Si vives de alquiler, te contamos que en el contrato de arrendamiento puedes encontrar todo lo relativo a este tema. Te contamos que en el documento se detallan las cláusulas específicas que tienen que ver con las reformas en la vivienda arrendada. Por otra parte, también se estipula que la vivienda debe dejarse tal y como se encontraba cuando se entró a vivir.

Antes de hacer reformas en un piso de alquiler, siendo inquilino, deberás notificarlo al casero y obtener su consentimiento para evitar conflictos. Recuerda, en el contrato se detalla la posibilidad o no de ejecutar estas reformas, pero estas son las obras más habituales que puedes hacer:

  • Mejoras estéticas. Cambios menores como, por ejemplo, pintar las paredes, colgar cuadros o cambiar las cortinas, pues no alteran la estructura del inmueble.
  • Reparaciones menores. Cambiar las bombillas, reparar grifos, electrodomésticos en mal estado, arreglar manijas de puertas, entre otras; suelen ser responsabilidad del inquilino y tienen como objetivo mantener el inmueble en buen estado.
  • Instalación de electrodomésticos. La colocación y puesta en marcha de electrodomésticos como lavadoras, neveras o microondas están permitidas, siempre y cuando no alteren la estructura del inmueble.
  • Mejoras en el jardín o balcón. Si la vivienda dispone de jardín o balcón es posible plantar flores o colocar muebles, siempre que no se causen daños permanentes.

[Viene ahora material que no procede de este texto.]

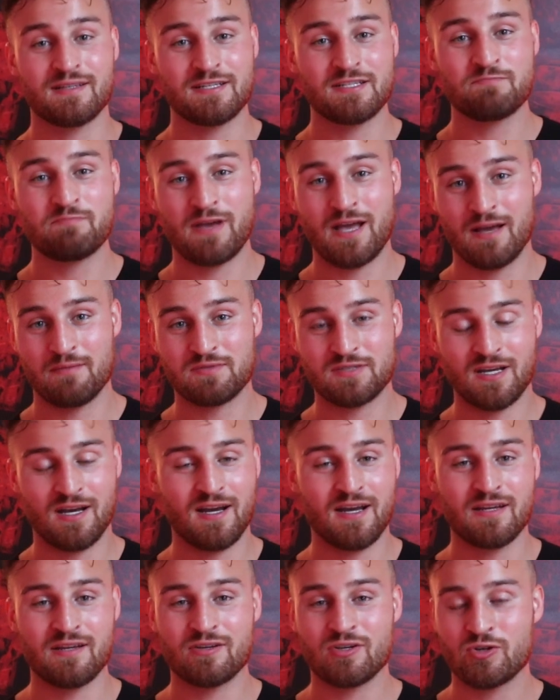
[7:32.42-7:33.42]
this
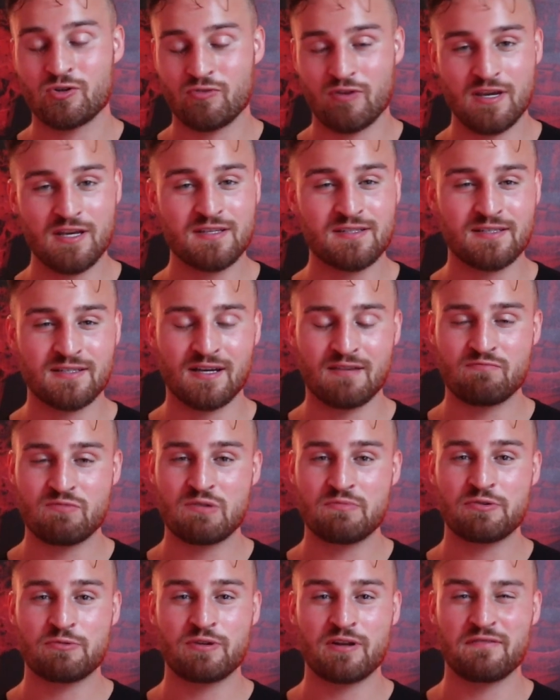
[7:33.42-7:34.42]
peptide crazy. I
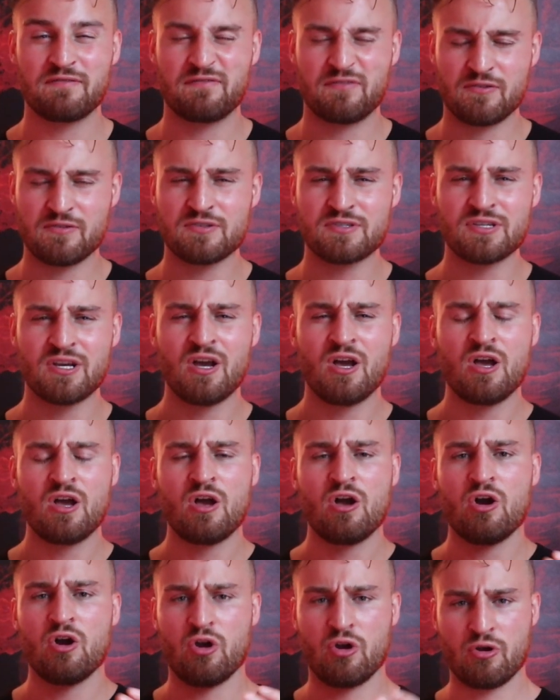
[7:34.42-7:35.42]
remember when I first
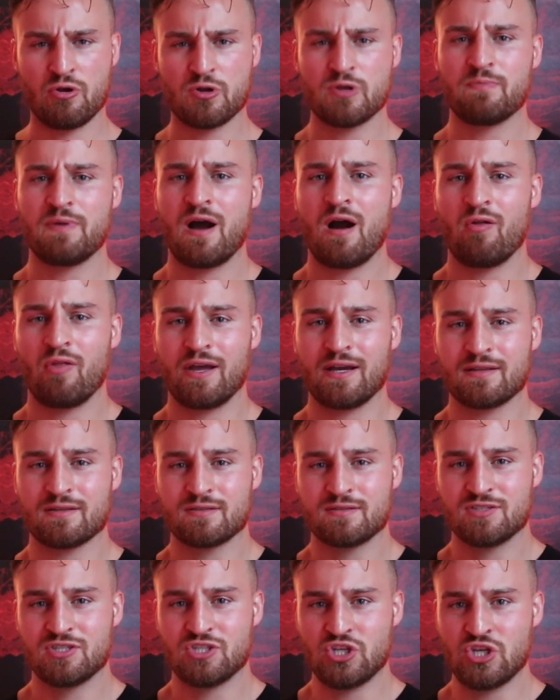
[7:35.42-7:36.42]
heard about like
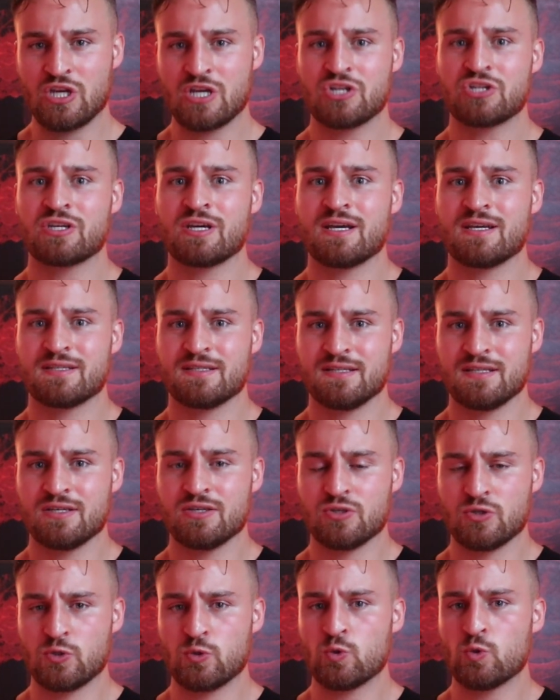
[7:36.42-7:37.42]

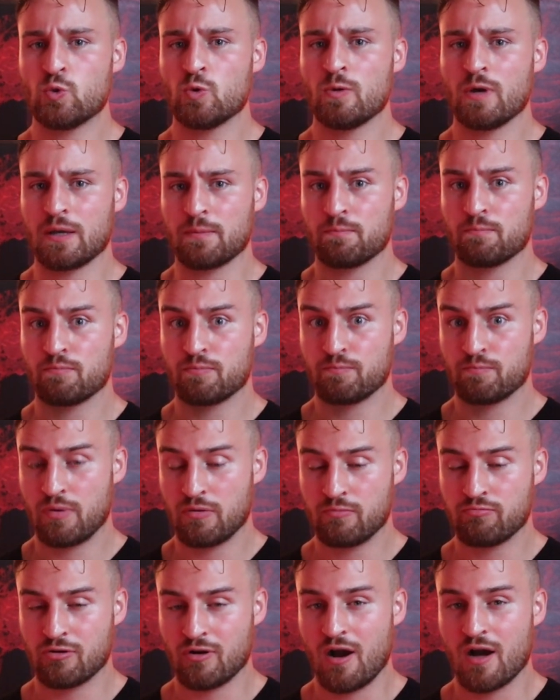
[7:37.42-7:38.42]
GHKCU like
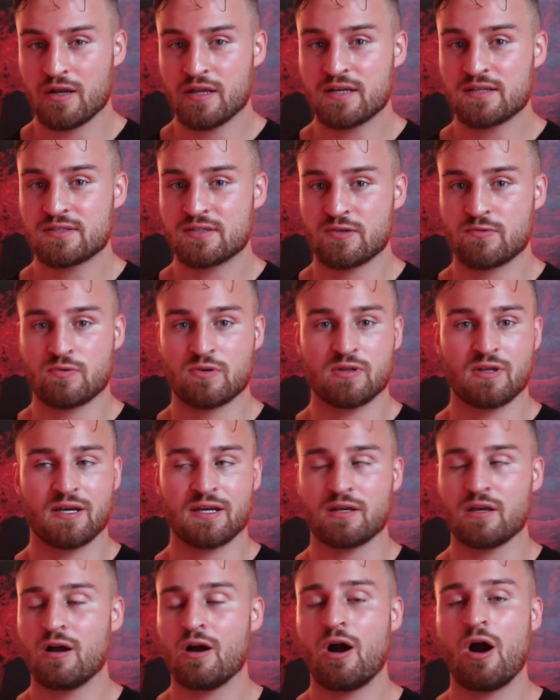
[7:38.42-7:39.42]
products, they were
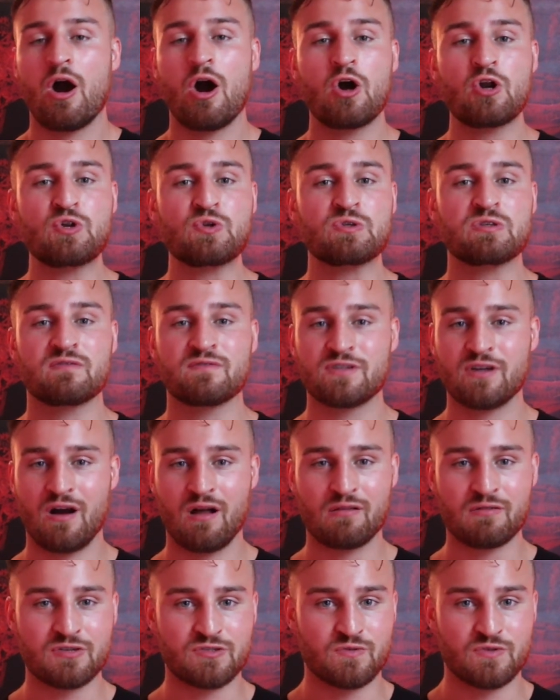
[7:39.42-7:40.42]
like hundreds of
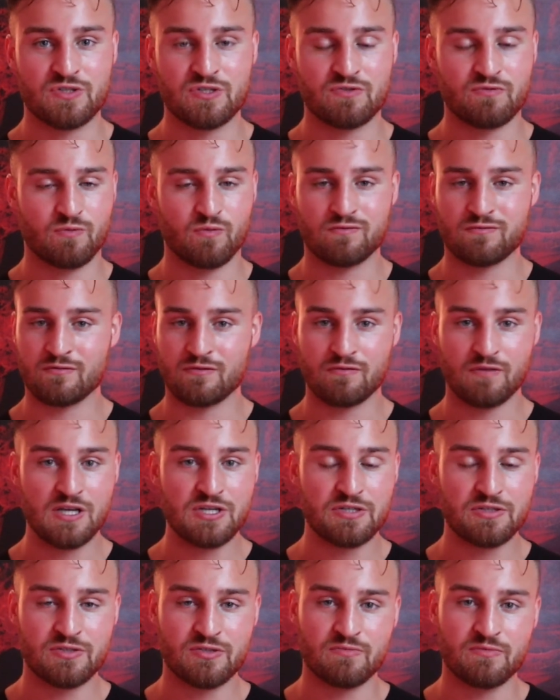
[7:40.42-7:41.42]
dollars, which is
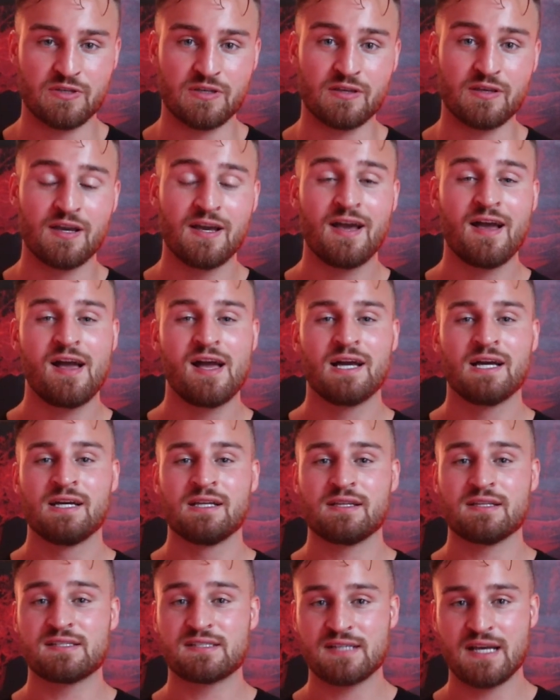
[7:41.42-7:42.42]
outrageous to me.
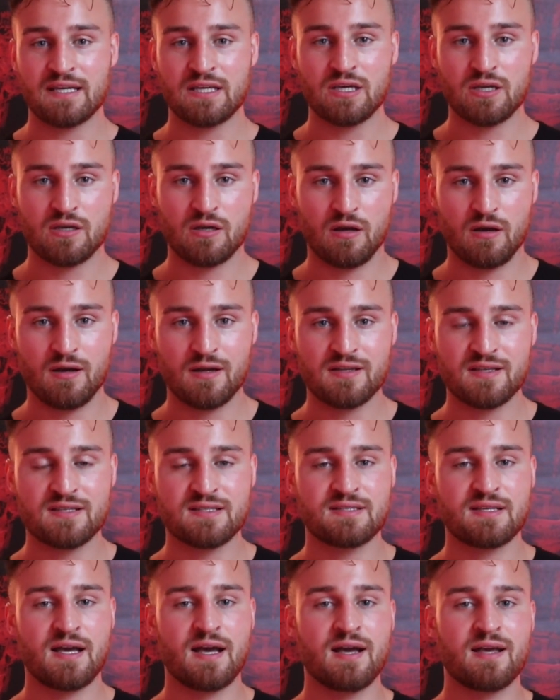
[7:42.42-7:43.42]
The second con
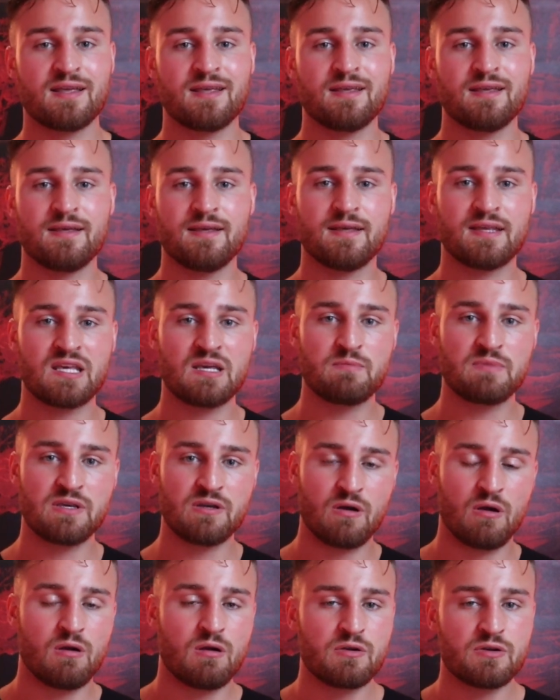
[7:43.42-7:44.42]
is that it can
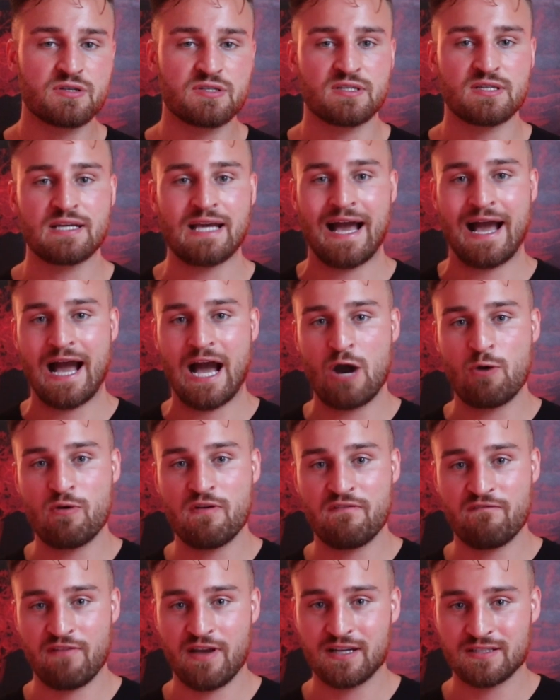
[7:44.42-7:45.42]
be hard to see how
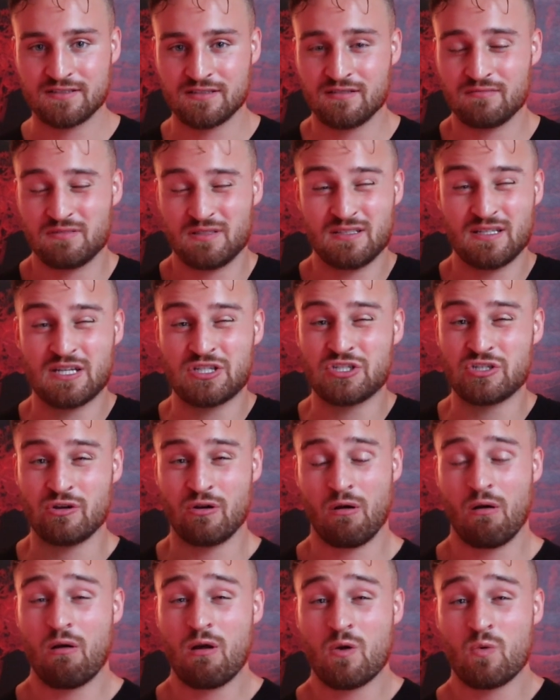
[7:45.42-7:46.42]
effective these actually
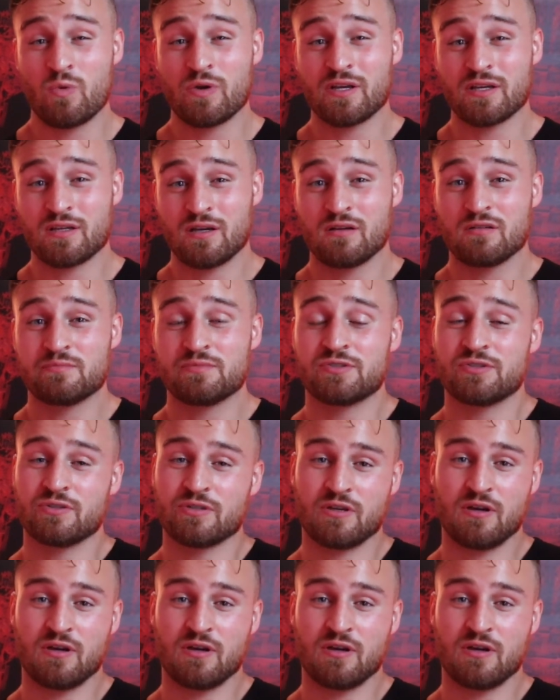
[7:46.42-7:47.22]
are when it comes to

  • Mejoras de accesibilidad. Según el artículo 24 de la LAU, el inquilino puede hacer obras necesarias en la vivienda para adaptarla a discapacidades o personas mayores de 70 años, siempre que no afecten las áreas comunes o la seguridad del edificio. Eso sí, es indispensable avisar al arrendador por escrito. Si el propietario lo solicita, al concluir el arrendamiento, la vivienda debe entregarse tal y como se encontró.